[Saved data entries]
- - - - -

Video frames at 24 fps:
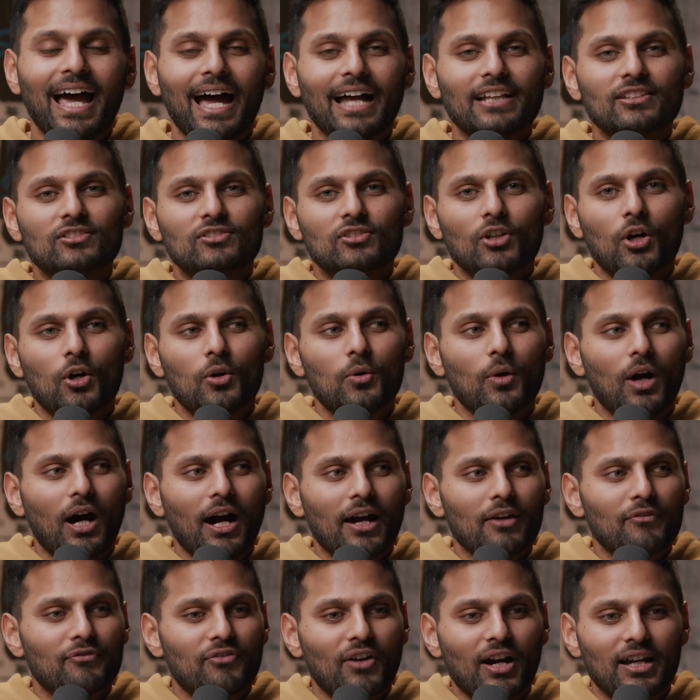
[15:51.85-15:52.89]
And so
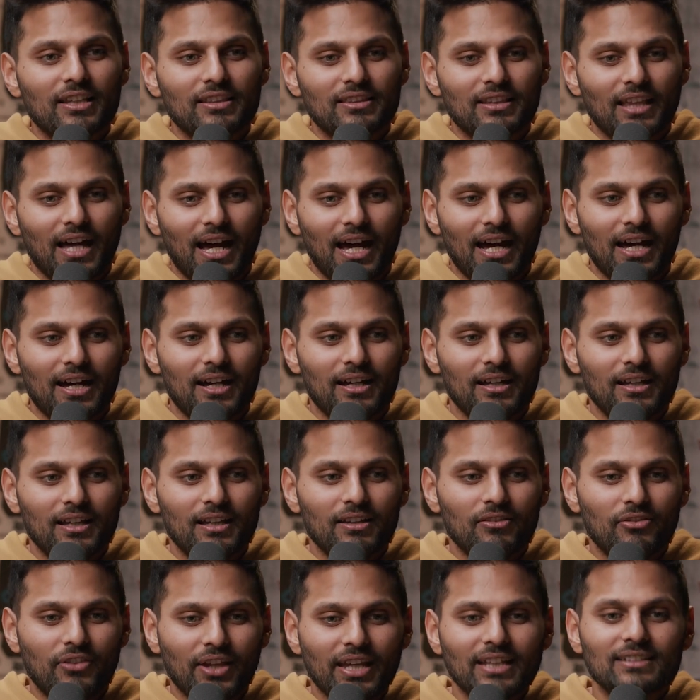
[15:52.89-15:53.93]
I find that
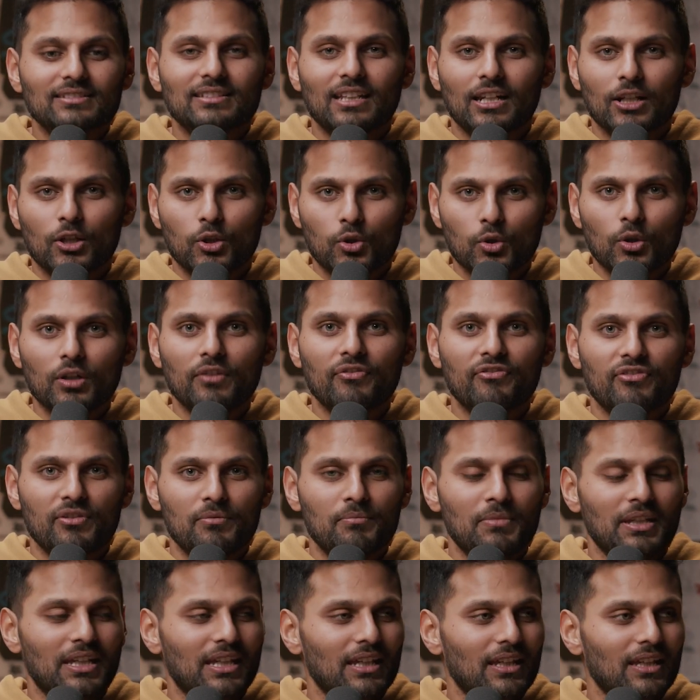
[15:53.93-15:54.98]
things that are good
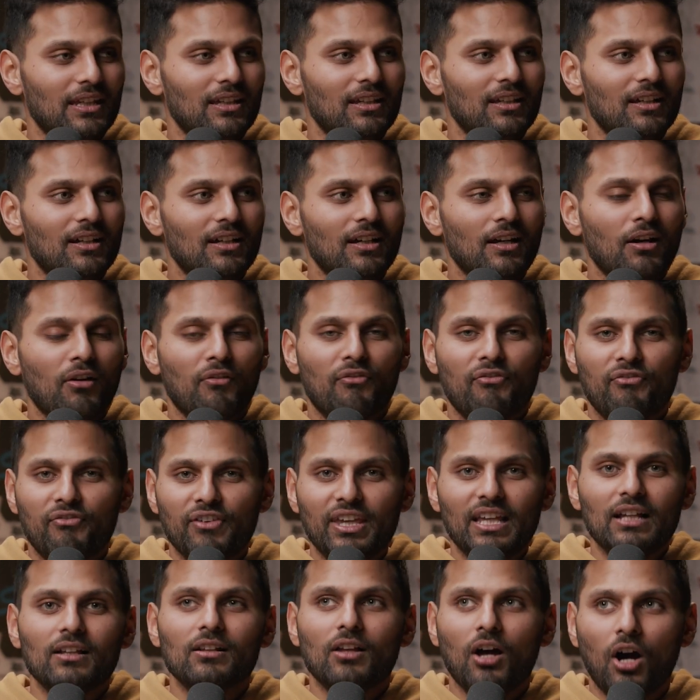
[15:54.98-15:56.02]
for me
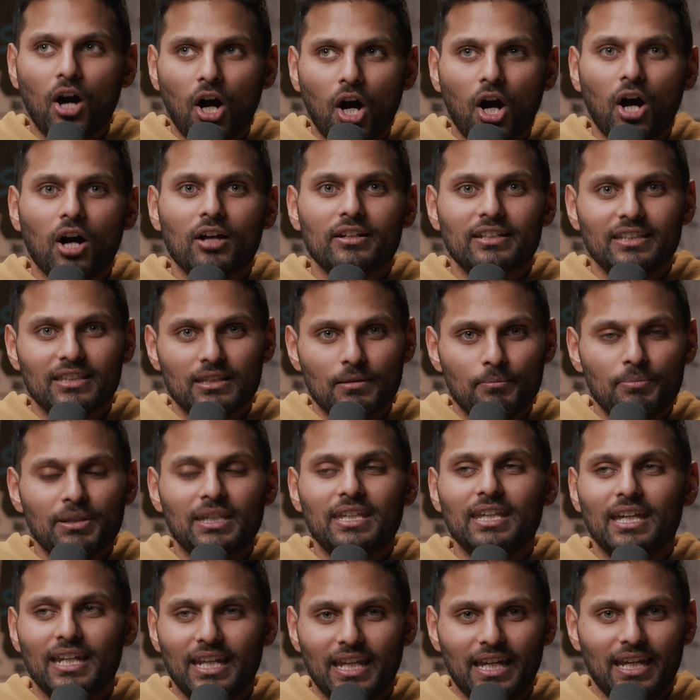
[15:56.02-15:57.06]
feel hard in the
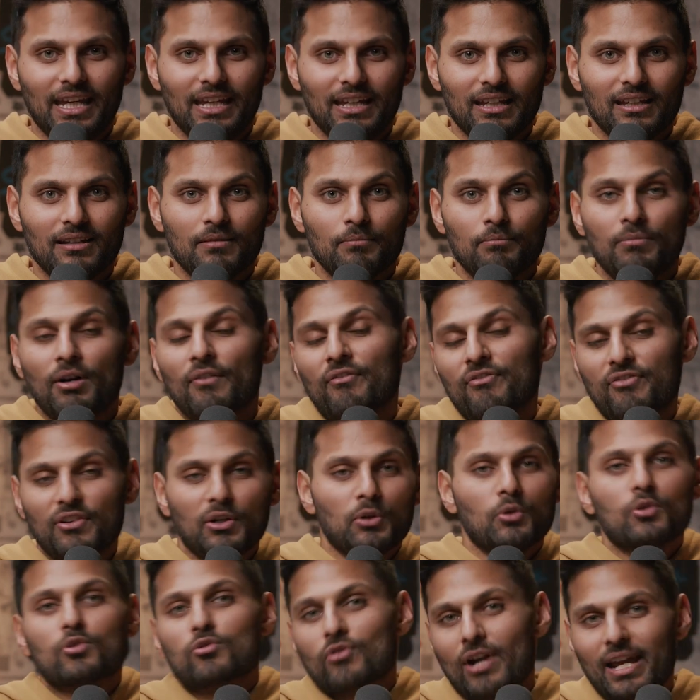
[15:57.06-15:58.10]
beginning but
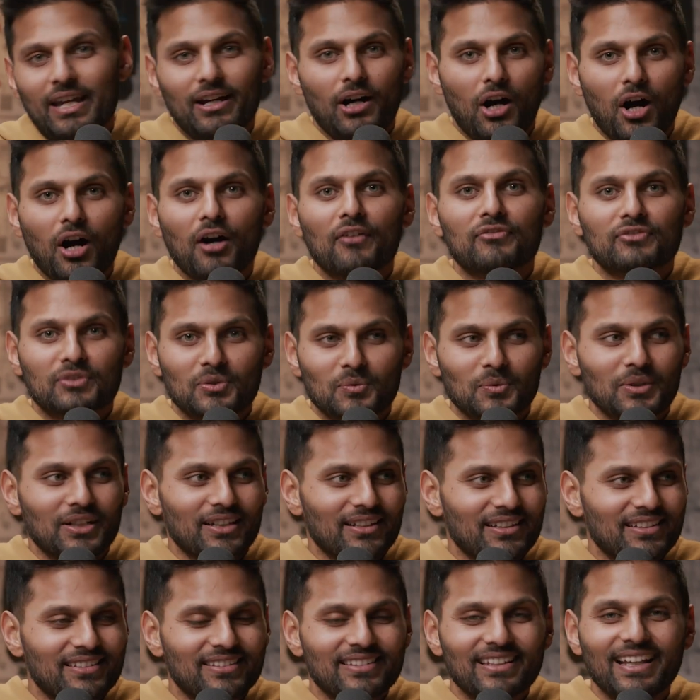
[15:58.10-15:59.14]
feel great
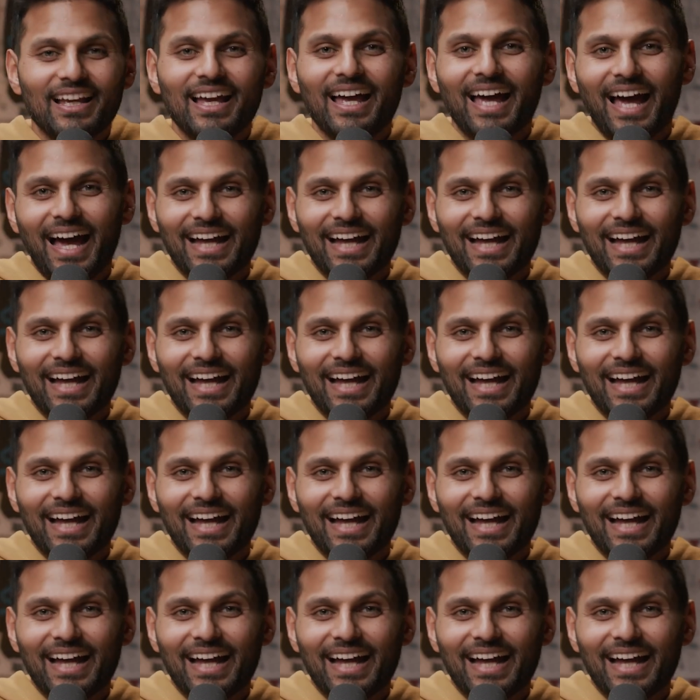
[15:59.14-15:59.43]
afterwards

- - - - -

## WHAT IS BEING ASKED
Each record must be repeated exactly, and no picture may be carried over.

## ANSWER TO THIS PROBLEM
Video frames at 24 fps:
[15:51.85-15:52.89]
And so
[15:52.89-15:53.93]
I find that
[15:53.93-15:54.98]
things that are good
[15:54.98-15:56.02]
for me
[15:56.02-15:57.06]
feel hard in the
[15:57.06-15:58.10]
beginning but
[15:58.10-15:59.14]
feel great
[15:59.14-15:59.43]
afterwards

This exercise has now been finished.